# Vans Boots?



## Guest (Mar 24, 2008)

What up all. Im a new boarder and a new member. Snowboarding iz the shizz. I recently bought my first board, I got a used K2 eldorado cuz I like to ride free, and its got preston bindings. I have the option of grabbing Vans or Burtons in my size at a reasonable cost also used. Any opinions on the two? The Burtons had a few scratches and one slice that was small but sewn up; it didnt go all the way through though.


----------



## Guest (Mar 24, 2008)

i have danny kass vans which i really like and highly recommend. I havent tried burton boots though


----------



## Guest (Mar 24, 2008)

I've got Vans Mantras and they fit me nice and snug. Cheap price, too. :thumbsup:


----------



## PaoloSmythe (Aug 19, 2007)

Vans Cirro here and they are awesome in every respect


----------



## Guest (Mar 28, 2008)

My boyfriend and I both have Vans and are quite pleased with them.


----------



## Guest (Mar 29, 2008)

second the danny kass' their really good. love the boots their so MONEY and comfortable. from my experience with vans they make a good boot. make sure you get the right size!


----------



## Guest (Mar 29, 2008)

colortv said:


> second the danny kass' their really good. love the boots their so MONEY and comfortable. from my experience with vans they make a good boot. make sure you get the right size!

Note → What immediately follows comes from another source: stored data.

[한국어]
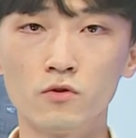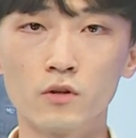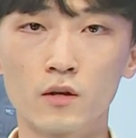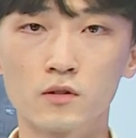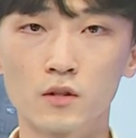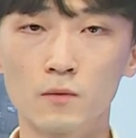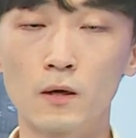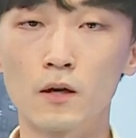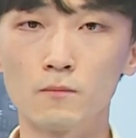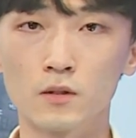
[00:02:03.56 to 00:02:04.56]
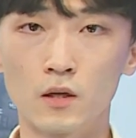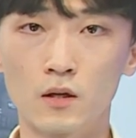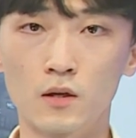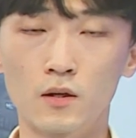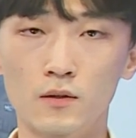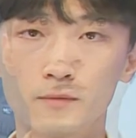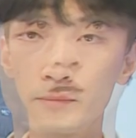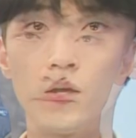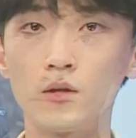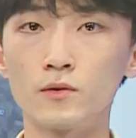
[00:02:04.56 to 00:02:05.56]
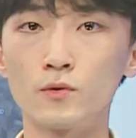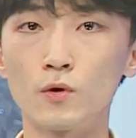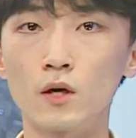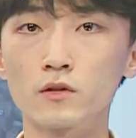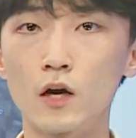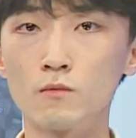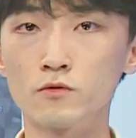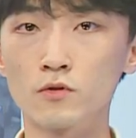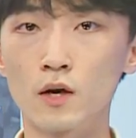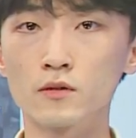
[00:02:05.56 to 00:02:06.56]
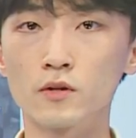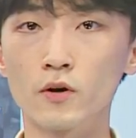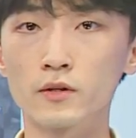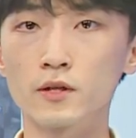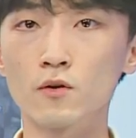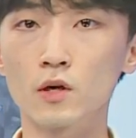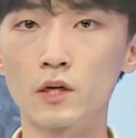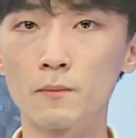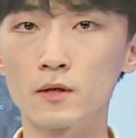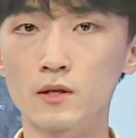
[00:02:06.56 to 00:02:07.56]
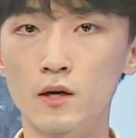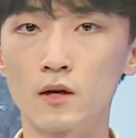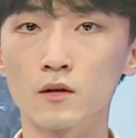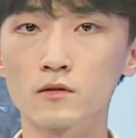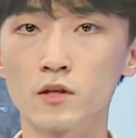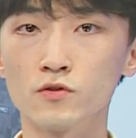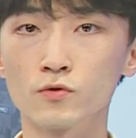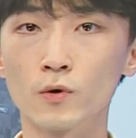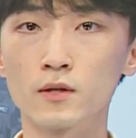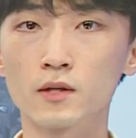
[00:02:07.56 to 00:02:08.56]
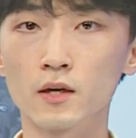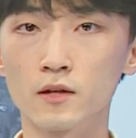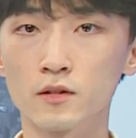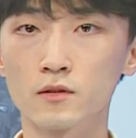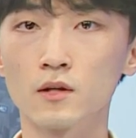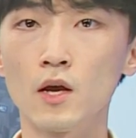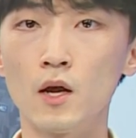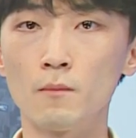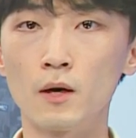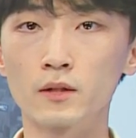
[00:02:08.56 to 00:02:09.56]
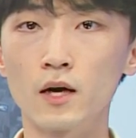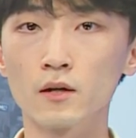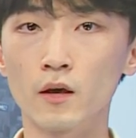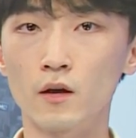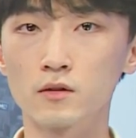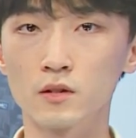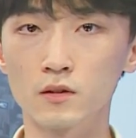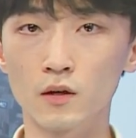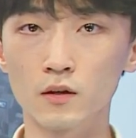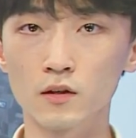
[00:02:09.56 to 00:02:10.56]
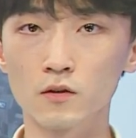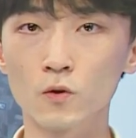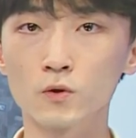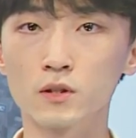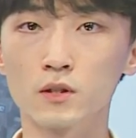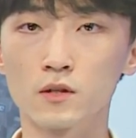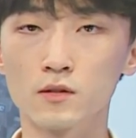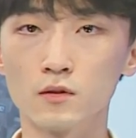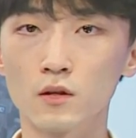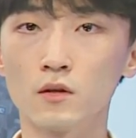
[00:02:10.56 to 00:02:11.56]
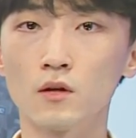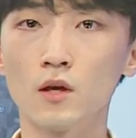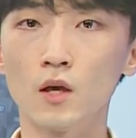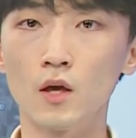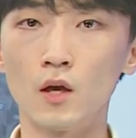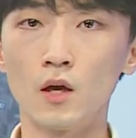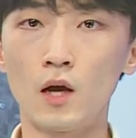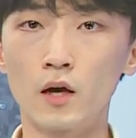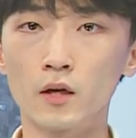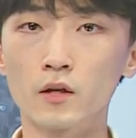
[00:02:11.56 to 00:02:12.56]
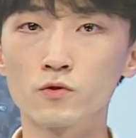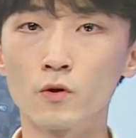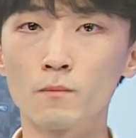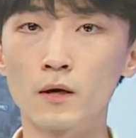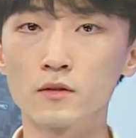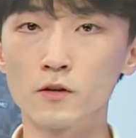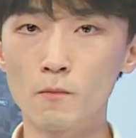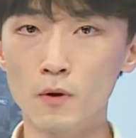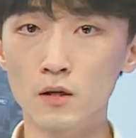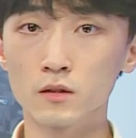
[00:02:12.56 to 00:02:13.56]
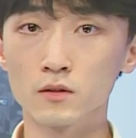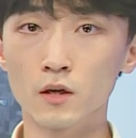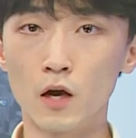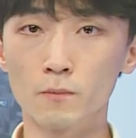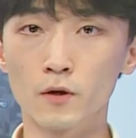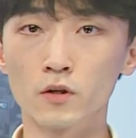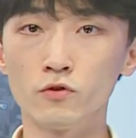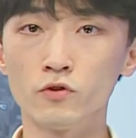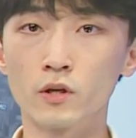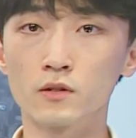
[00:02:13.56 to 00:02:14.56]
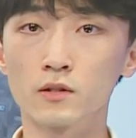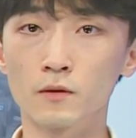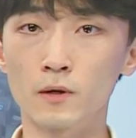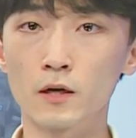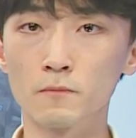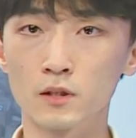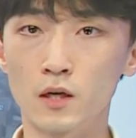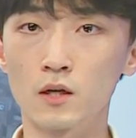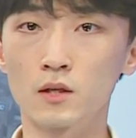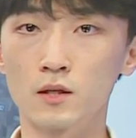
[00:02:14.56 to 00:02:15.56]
유의하시기 바랍니다. 또한 당분간 서해상과 남해상, 제주도 해상에는 바다 안개가 짙게 끼는 곳이 있겠으니 항해나 조업하는 선박은 각별히 유의하시기 바랍니다.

I got Size 13's the other day and I think they are Vans "Hi Standard"s. They feel ok except for the face that they are really tight on my big toe. lol I think I just need to break them in but after like half an hour of wearing them, my toe was numb when I took it out of the boot. Is there anything unusual about newer boots?


----------



## Guest (Mar 29, 2008)

i used to have the vans hi standards and after about 10 minutes of riding i couldnt feel my toes what so ever and i figured out that my boot was squeezing the top of my foot and keeping all the blood from my toes. i bought burton shaun whites and love them, they fit my perfectly and i have very odd feet. their really narrow and tall so i think vans are better for people with flatter feet.


----------